Paul has tried in vain to preempt the reality of why people like him are not welcome in Congress – chiefly the problem of affordability – by hijacking it as a narrative talking point, but at the end of the day, he has less than zero credibility to be claiming to help anyone besides the culprits of it. People know this already but they need a reason to believe that there is a realistic and effective opening to get rid of his ilk. Giving them that reason is now my job.
I’ll leave you with one more thing regarding my personal place in all of this. I’ve learned a very valuable lesson from this election: positivity does not sell in the current American political economy.
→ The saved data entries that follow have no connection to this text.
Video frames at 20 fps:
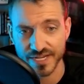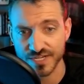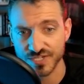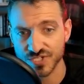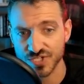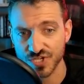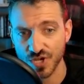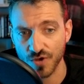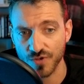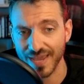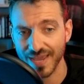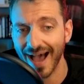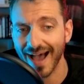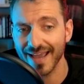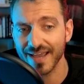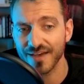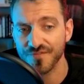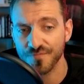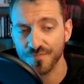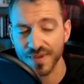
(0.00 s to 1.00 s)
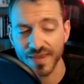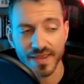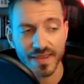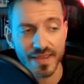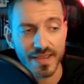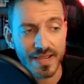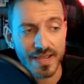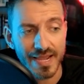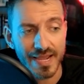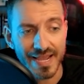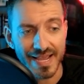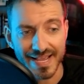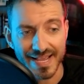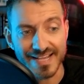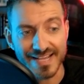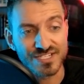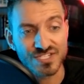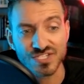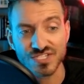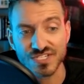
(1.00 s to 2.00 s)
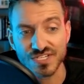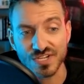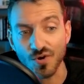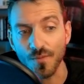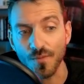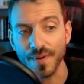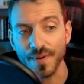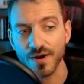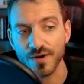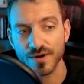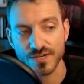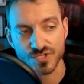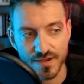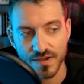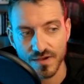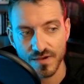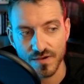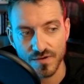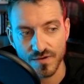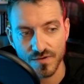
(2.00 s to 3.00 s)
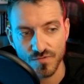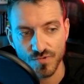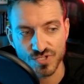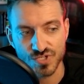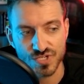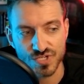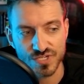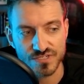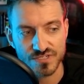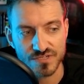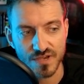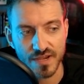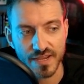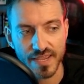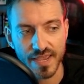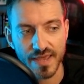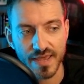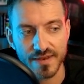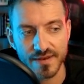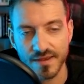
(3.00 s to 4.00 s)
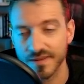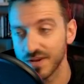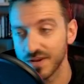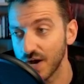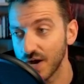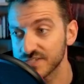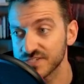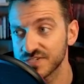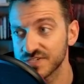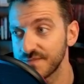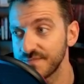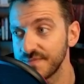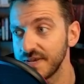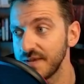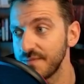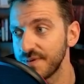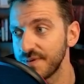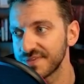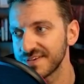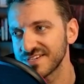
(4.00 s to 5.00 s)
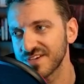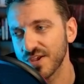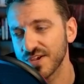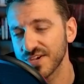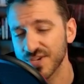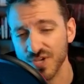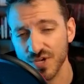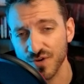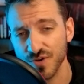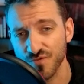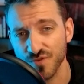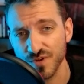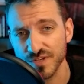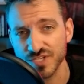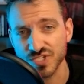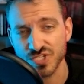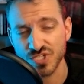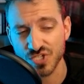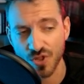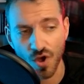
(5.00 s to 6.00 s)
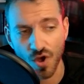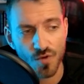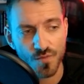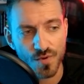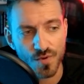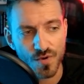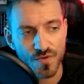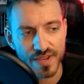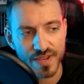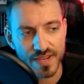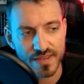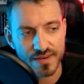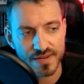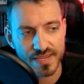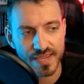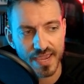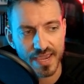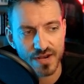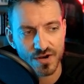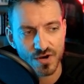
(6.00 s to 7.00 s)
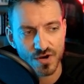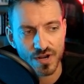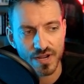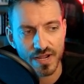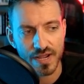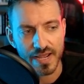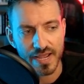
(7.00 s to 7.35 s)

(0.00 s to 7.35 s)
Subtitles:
So the IFP is still bearish, which is, again, nuts to me, but this is a really slow moving indicator.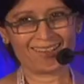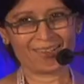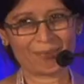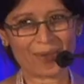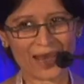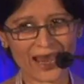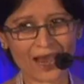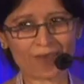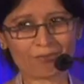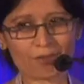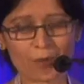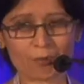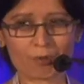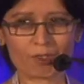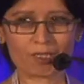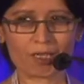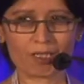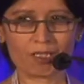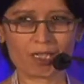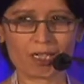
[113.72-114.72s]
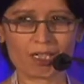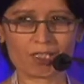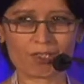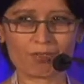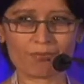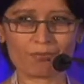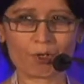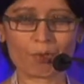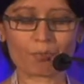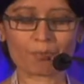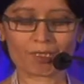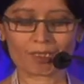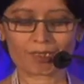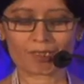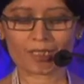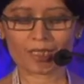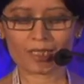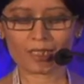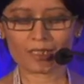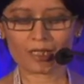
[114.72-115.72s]
We have representation from
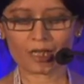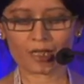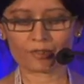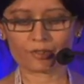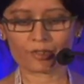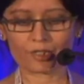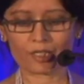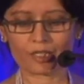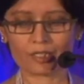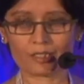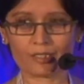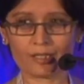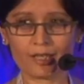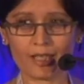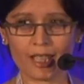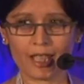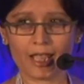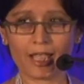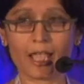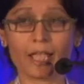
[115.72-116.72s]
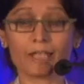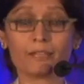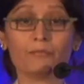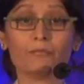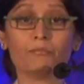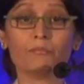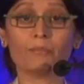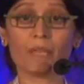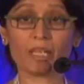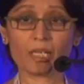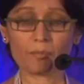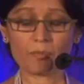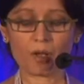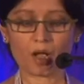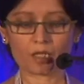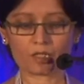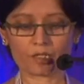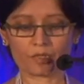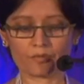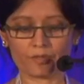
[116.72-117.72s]
16 countries and many
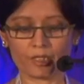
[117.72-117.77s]
parts of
The places where I talked up Asian food regulations and made callbacks to the Progressive Era were the places where I did the worst electorally. In contrast, the places where I did the best were either defined by podium-mediated negativity towards the candidate plant, or were based on direct voter contact where people picked me simply for my earnestness and Democratic credentials. I know what it’s going to take to win these follow-up contests, and it’s something that I’m actually far more talented at than being all naïve and positive. I didn’t spend my twenties fighting the mob for my livelihood just to be sitting on my hands when the same problem crops up in the Democratic weeds. Hold on to your hats, because this is about to get nasty.